The Loom – Here In the Deadlights available digitally 4/22/16
The Loom – a band from Brooklyn that has been called a “Next Big Thing” by the New York Times, “Best of What’s Next” by Paste Magazine, and a “World Café Next” band by WXPN – will release their second album Here in the Deadlights on April 22nd via Crossbill/Stereocilia.
However, Here in the Deadlights is not the record they set out to make upon returning from touring their debut album in mid-2012 (they made that album too, but more on that later). Instead, Deadlights both reflects and was made in the midst of the extremely difficult time that unfolded for band leader John Fanning upon their return: a life upending split from his longtime partner and best friend of fourteen years, the nearly lost mind and period of psychic and existential searching that followed, and the heavy lifting of rebuilding it all out of that collapse.
These circumstances, combined with the band’s collective and long-percolating obsessions with repetition, groove, atmosphere, and dissonance, honed across several hundred shows throughout the US and Canada and as far away as Poland, informed the shape of the new record. Deadlights was recorded with producer Kevin McMahon (Titus Andronicus, Real Estate) at Marcata Recording in upstate New York, and finds them digging more and more heavily into these inspirations,
stacking organs on top of organs and undergirding endless tangles of words with noisy guitars, set against horns run through delay pedals, all while maintaining the spirit and craft that led Daytrotter to write that The Loom “makes us believe that they’re the fathers and mothers of our cold and jagged memories, those that may or may not even be our memories for they feel so distant.”

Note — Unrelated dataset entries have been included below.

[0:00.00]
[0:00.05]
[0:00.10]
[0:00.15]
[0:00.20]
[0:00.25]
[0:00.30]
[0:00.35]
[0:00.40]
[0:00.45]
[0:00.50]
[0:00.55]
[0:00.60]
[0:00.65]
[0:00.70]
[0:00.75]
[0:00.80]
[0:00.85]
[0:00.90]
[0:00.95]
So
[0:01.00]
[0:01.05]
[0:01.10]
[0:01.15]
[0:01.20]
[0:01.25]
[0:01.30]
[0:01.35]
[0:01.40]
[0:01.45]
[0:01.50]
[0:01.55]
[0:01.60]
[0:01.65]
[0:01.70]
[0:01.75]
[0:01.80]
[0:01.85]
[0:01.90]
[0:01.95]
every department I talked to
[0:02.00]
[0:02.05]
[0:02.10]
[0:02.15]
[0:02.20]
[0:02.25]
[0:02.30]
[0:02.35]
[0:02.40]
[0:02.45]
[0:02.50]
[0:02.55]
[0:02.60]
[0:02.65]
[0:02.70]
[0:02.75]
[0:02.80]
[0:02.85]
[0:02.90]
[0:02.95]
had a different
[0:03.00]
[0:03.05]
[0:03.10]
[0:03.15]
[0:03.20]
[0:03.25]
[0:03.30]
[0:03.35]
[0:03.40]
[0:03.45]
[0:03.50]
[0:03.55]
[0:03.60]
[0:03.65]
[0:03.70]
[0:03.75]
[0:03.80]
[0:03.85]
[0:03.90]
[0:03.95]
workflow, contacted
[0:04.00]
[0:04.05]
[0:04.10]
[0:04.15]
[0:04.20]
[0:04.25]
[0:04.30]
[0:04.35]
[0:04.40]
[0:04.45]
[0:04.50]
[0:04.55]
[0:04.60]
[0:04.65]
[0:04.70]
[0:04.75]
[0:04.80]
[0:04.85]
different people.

Driven by psych-influenced guitars, songs like “I Am Not Young” and “Fire Makes” push towards connection and against the incessant passing of time, while “Ten Thousand Tiny Field Mice” is the repetitive, bracing sound of a mind unraveling (complete with manic saxophone breakdown from Phantom Family Halo’s David Lackner, who plays on “Fire Makes” as well).

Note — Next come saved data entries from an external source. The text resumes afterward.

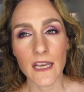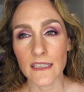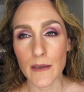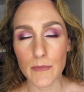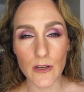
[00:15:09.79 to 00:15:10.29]

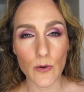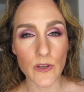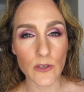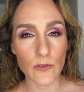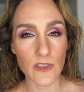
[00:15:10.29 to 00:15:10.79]
Let me know
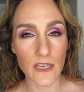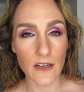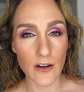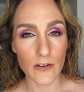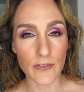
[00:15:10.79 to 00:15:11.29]
what you
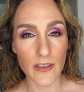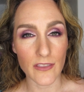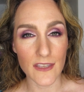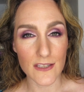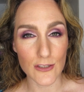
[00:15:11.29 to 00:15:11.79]
think of
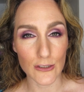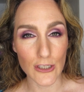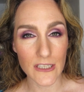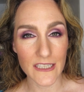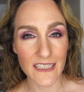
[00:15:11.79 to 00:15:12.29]
this
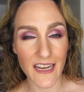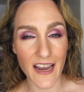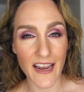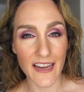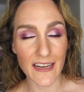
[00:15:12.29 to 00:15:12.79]
look.
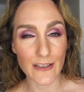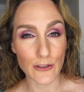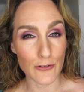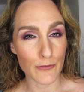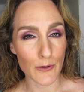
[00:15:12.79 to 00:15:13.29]
I
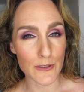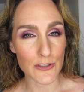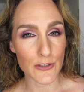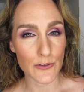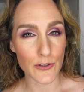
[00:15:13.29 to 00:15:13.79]
look forward
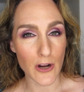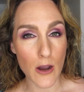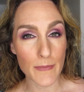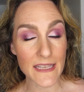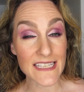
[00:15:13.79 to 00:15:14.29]
to your
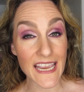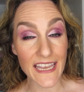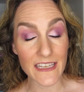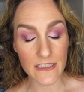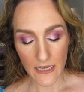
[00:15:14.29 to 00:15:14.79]
comments,
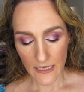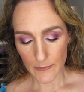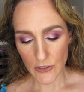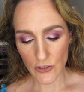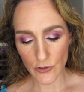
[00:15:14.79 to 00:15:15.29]
and let
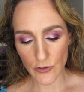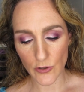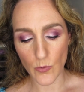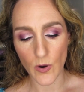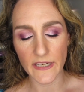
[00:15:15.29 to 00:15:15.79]
me just show you
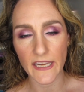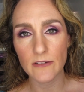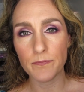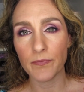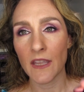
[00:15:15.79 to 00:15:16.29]
the quad
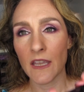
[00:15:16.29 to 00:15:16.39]
again.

“Some Voice Other than Mine” couples ominous minimalism with jarring noise, as the narrator strains to hear a sound outside of their own mind. “Only Electric Light” layers ethereal guitar loops and hollowed out drones to conjure the sound of too many days and hours spent under a fluorescent hum. Meanwhile “For Comfort Bates” builds on Lis Rubard’s mournful horn, while “Here in the Deadlights” layers delicate vocal harmonies as it reaches for forgiveness and redemption.

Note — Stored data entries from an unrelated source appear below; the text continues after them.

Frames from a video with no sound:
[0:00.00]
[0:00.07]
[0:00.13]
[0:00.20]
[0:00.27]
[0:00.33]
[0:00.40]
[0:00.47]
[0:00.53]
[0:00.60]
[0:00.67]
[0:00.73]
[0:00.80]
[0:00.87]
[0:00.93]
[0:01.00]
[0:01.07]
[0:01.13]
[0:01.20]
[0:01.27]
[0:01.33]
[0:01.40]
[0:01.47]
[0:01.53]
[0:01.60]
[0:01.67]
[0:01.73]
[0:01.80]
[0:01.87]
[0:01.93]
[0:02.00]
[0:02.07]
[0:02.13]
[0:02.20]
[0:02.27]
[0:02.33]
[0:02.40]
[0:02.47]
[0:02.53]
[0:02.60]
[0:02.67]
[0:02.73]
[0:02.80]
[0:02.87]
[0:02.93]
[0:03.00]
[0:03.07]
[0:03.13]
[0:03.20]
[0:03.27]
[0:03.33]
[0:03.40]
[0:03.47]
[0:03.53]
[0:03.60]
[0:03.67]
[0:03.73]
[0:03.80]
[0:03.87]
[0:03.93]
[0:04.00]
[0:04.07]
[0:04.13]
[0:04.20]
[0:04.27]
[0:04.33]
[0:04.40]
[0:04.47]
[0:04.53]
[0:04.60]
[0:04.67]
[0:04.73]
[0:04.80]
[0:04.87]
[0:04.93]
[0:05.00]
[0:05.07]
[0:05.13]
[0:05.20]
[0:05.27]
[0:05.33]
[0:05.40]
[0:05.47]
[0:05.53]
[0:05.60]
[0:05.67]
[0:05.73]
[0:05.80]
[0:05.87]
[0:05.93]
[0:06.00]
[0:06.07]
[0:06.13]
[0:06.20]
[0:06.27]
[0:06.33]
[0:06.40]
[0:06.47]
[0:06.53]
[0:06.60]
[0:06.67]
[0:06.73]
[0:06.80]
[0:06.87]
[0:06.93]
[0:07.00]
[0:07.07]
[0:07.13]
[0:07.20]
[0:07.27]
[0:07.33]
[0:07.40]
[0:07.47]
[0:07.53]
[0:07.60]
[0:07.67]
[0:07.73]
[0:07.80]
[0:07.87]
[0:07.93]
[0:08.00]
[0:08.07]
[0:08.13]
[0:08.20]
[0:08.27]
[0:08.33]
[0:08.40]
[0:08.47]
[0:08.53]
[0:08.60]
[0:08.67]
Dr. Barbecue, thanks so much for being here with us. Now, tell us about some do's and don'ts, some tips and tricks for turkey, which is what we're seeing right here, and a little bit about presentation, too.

In other words, while the album marks a definitive end to a time in the life of a band and of its members, it also decidedly marks a new beginning: the sound of pushing through the darkness and coming out the other side, fundamentally changed and newly invigorated. Here in the Deadlights is the first of two new albums the band has completed with McMahon, and will be accompanied by spring tour dates.